Assignment: Without changing a character, return the entries, but not the images they hold.

(Extracted material)

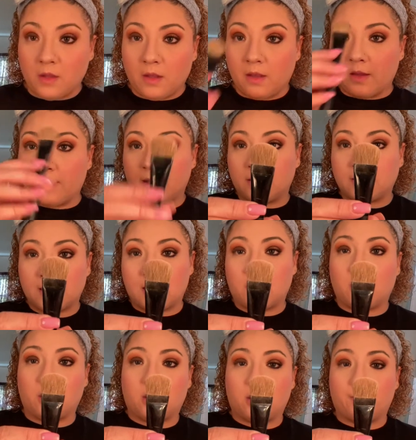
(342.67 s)
Now take
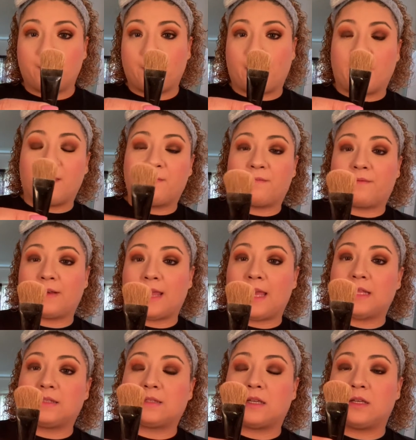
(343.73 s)
your
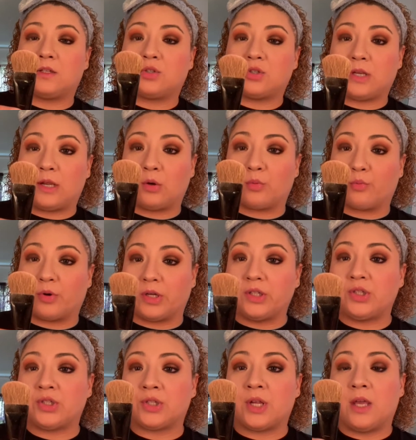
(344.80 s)
flat shader
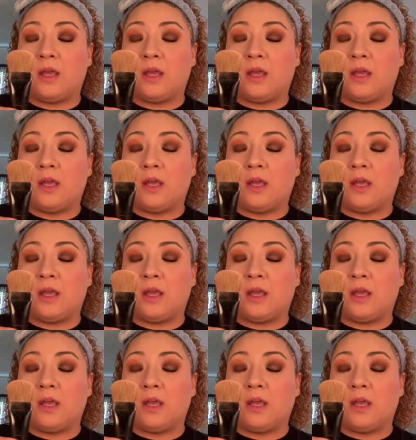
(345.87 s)
brush,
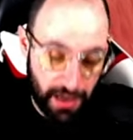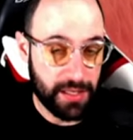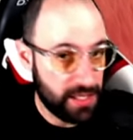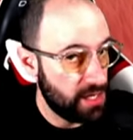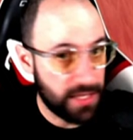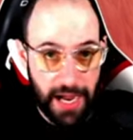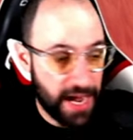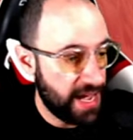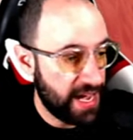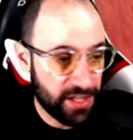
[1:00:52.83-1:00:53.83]
Indeed,
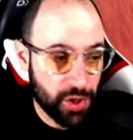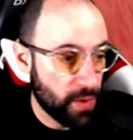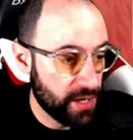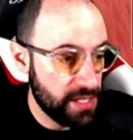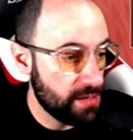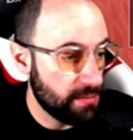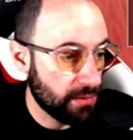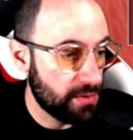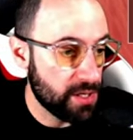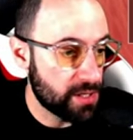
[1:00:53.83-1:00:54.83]
I had no idea
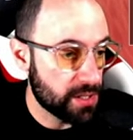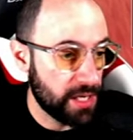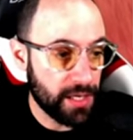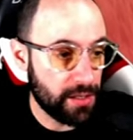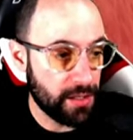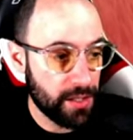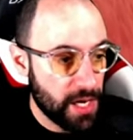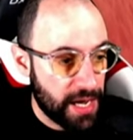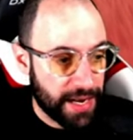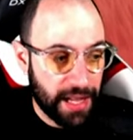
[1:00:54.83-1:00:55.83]
about this leak
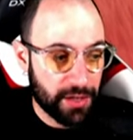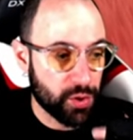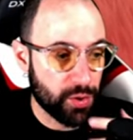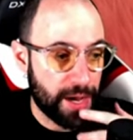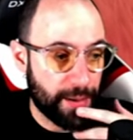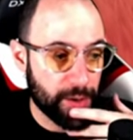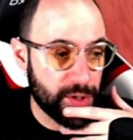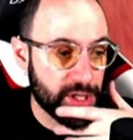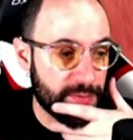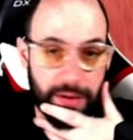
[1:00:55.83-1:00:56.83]
and also about
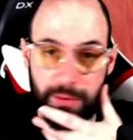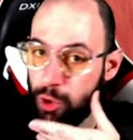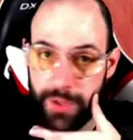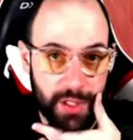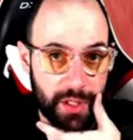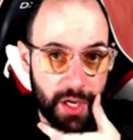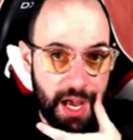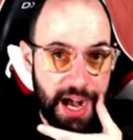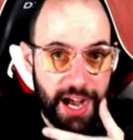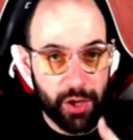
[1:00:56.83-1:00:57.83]
this bankruptcy.
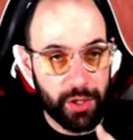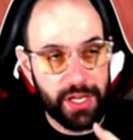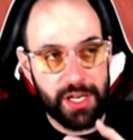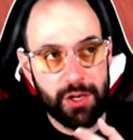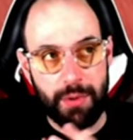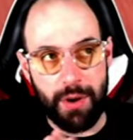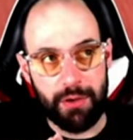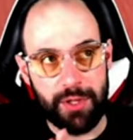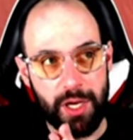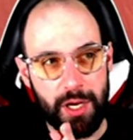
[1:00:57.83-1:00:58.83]
I only knew
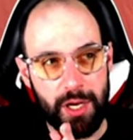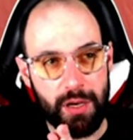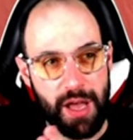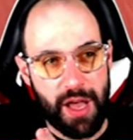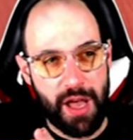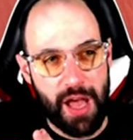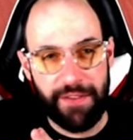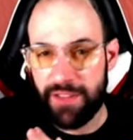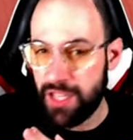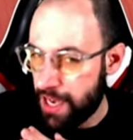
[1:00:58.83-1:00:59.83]
about uh,
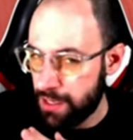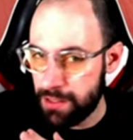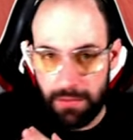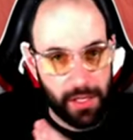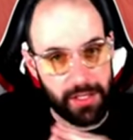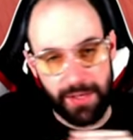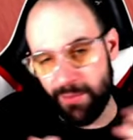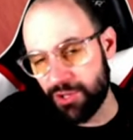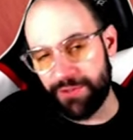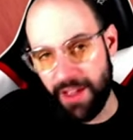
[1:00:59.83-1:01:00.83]
F T X. It's the
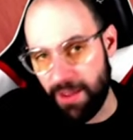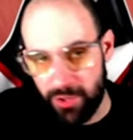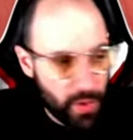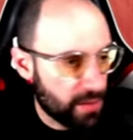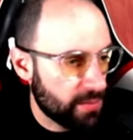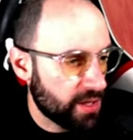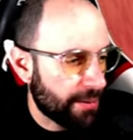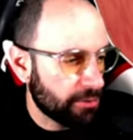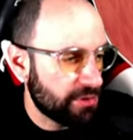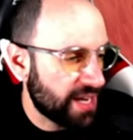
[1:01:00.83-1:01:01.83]
most famous one, but
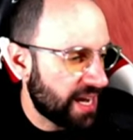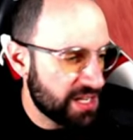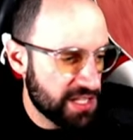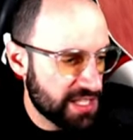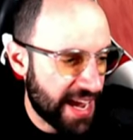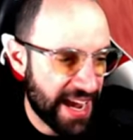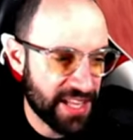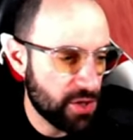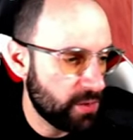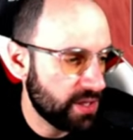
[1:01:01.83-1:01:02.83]
about Genesis, I
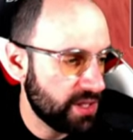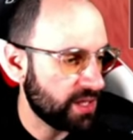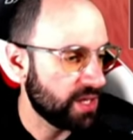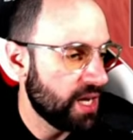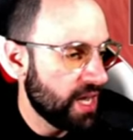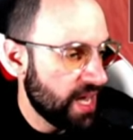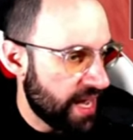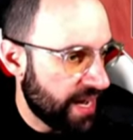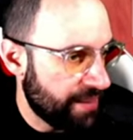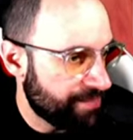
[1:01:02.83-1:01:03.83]
had no idea. And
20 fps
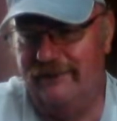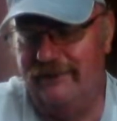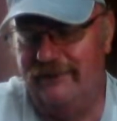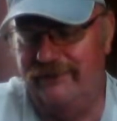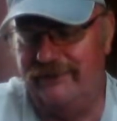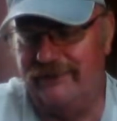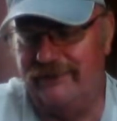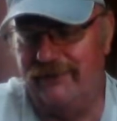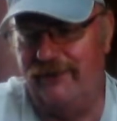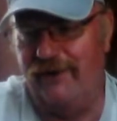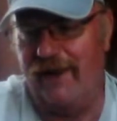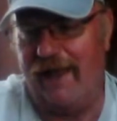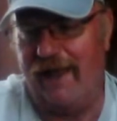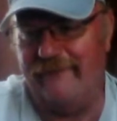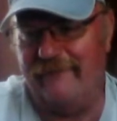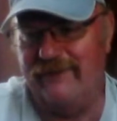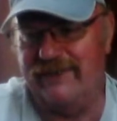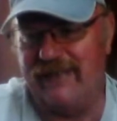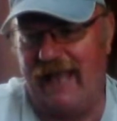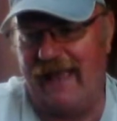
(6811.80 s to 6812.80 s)
So you
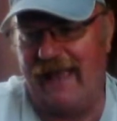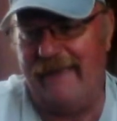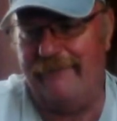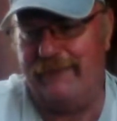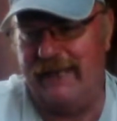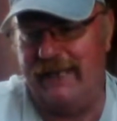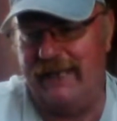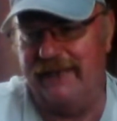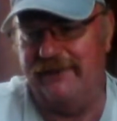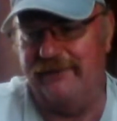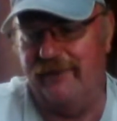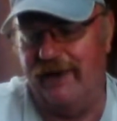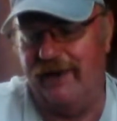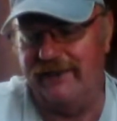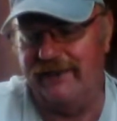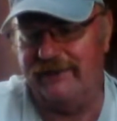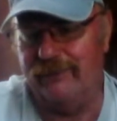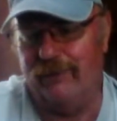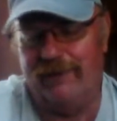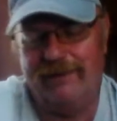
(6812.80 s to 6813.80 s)
have his IP
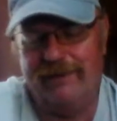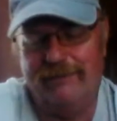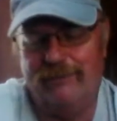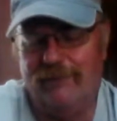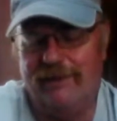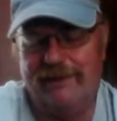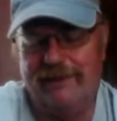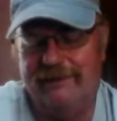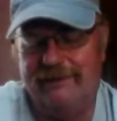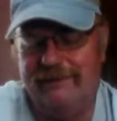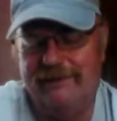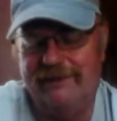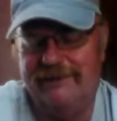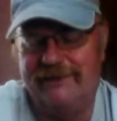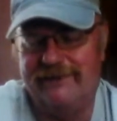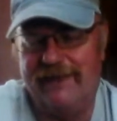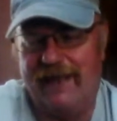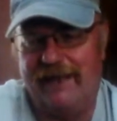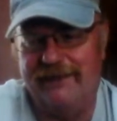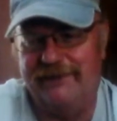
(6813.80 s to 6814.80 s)
address. What does
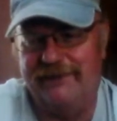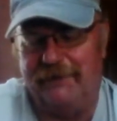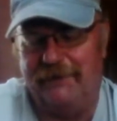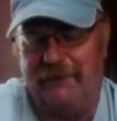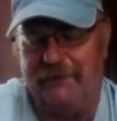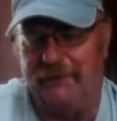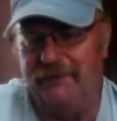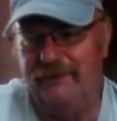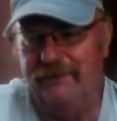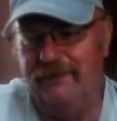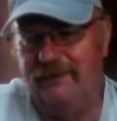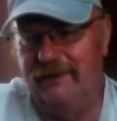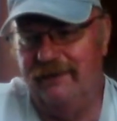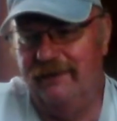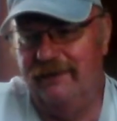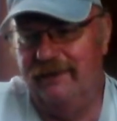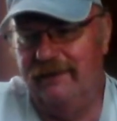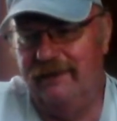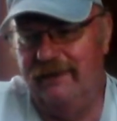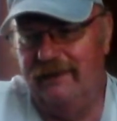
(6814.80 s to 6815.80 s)
that do?
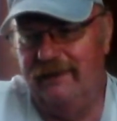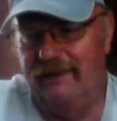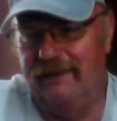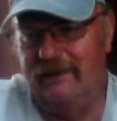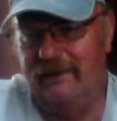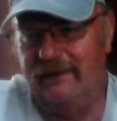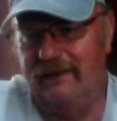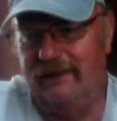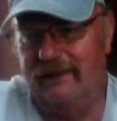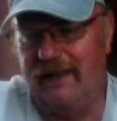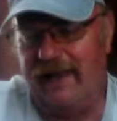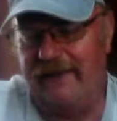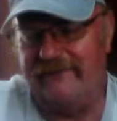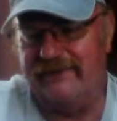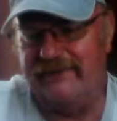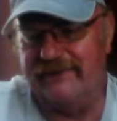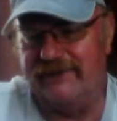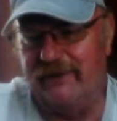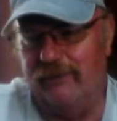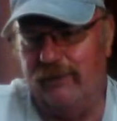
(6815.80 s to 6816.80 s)

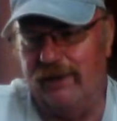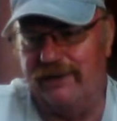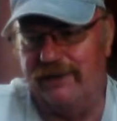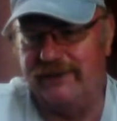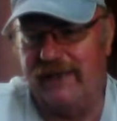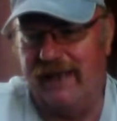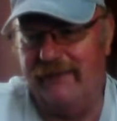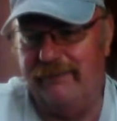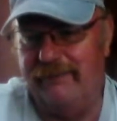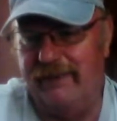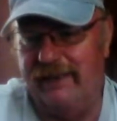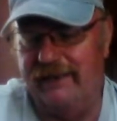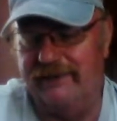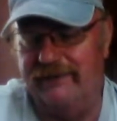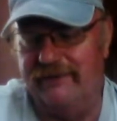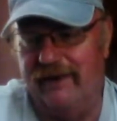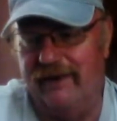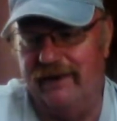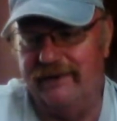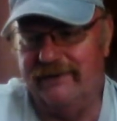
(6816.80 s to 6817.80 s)
Having someone's IP
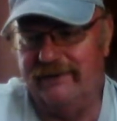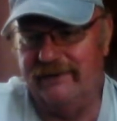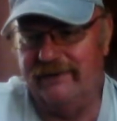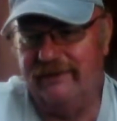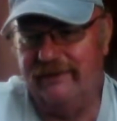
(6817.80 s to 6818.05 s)
address.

(End Extracted material)

Answer space:
(342.67 s)
Now take
(343.73 s)
your
(344.80 s)
flat shader
(345.87 s)
brush,
[1:00:52.83-1:00:53.83]
Indeed,
[1:00:53.83-1:00:54.83]
I had no idea
[1:00:54.83-1:00:55.83]
about this leak
[1:00:55.83-1:00:56.83]
and also about
[1:00:56.83-1:00:57.83]
this bankruptcy.
[1:00:57.83-1:00:58.83]
I only knew
[1:00:58.83-1:00:59.83]
about uh,
[1:00:59.83-1:01:00.83]
F T X. It's the
[1:01:00.83-1:01:01.83]
most famous one, but
[1:01:01.83-1:01:02.83]
about Genesis, I
[1:01:02.83-1:01:03.83]
had no idea. And
20 fps
(6811.80 s to 6812.80 s)
So you
(6812.80 s to 6813.80 s)
have his IP
(6813.80 s to 6814.80 s)
address. What does
(6814.80 s to 6815.80 s)
that do?
(6815.80 s to 6816.80 s)

(6816.80 s to 6817.80 s)
Having someone's IP
(6817.80 s to 6818.05 s)
address.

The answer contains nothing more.